Mark Michelson [Wed, 23 Dec 2015 21:07:05 +0000 (15:07 -0600)]
res_odbc: Remove connection management
Asterisk by default will create a single database connection and share
it among all threads that attempt to access the database. In previous
versions of Asterisk, this was tolerable, because the most used channel
driver, chan_sip, mostly accessed the database from a single thread.

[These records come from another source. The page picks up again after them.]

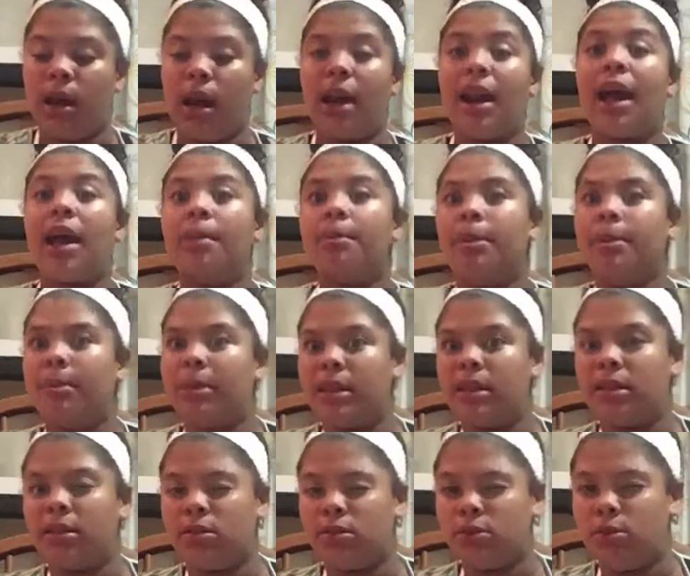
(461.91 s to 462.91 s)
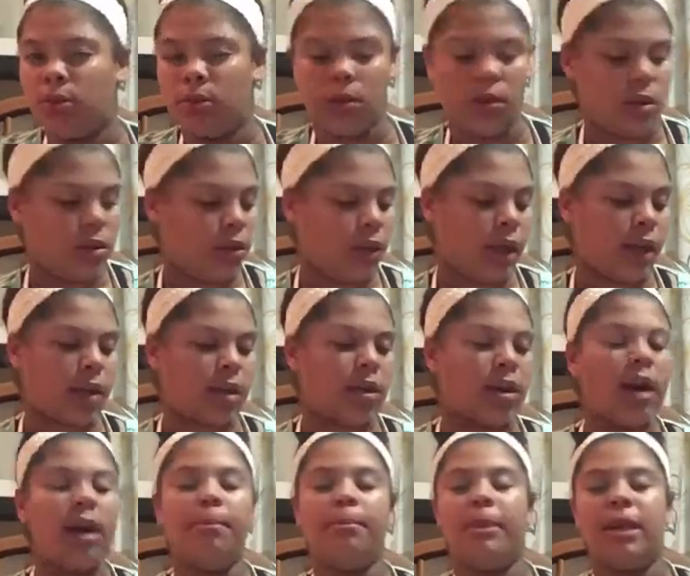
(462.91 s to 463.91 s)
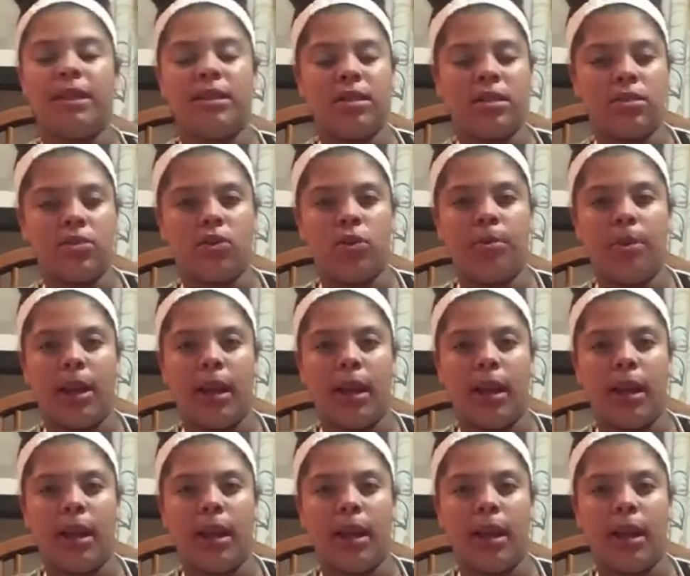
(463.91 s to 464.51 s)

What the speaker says: and I had been missing school too. Like, not missing school,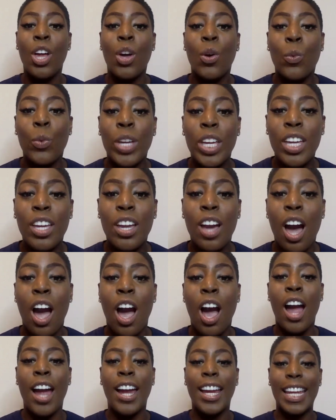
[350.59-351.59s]
We
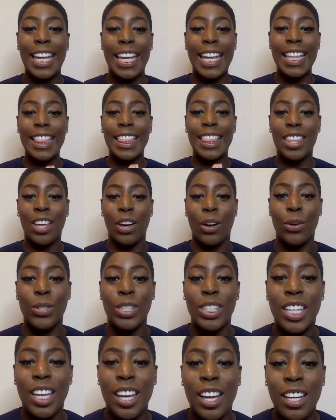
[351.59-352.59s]
are
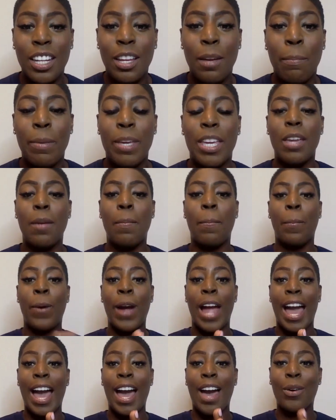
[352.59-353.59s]
Ethos, couldn't be
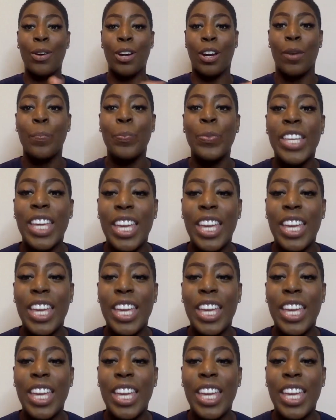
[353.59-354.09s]
prouder.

With PJSIP, however, many threads may be attempting to perform database
operations, and there is the potential for many more database accesses,
meaning the concurrency is a horrible bottleneck if only one connection
is shared.
Asterisk has a connection pooling facility built into it, but the
implementation has flaws. For one, there is a strict limit on the number
of simultaneous connections that could be made to the database. Anything
beyond the maximum would result in a failed operation. Attempting to
predict what the maximum should be is nearly impossible even for someone
intimately familiar with Asterisk's threading model. In addition, use of
transactions in the dialplan can cause some severe bugs if connection
pooling is enabled.
This commit seeks to fix the concurrency problem by removing all
connection management code from Asterisk and leaving that to the
underlying unixODBC code instead. Now, Asterisk does not share a single
connection, nor does it try to maintain a connection pool. Instead, all
Asterisk ever does is request a connection from unixODBC and allow
unixODBC to either allocate those connections or retrieve them from a
pool.
Doing this has a bit of a ripple effect. For one, since connections are
not long-lived objects, several of the safeguards that previously
existed have been removed. We don't have to worry about trying to use a
connection that has gone stale. In every case, when we request a
connection, it has just been made and we don't need to perform any
sanity checks to be sure it's still active.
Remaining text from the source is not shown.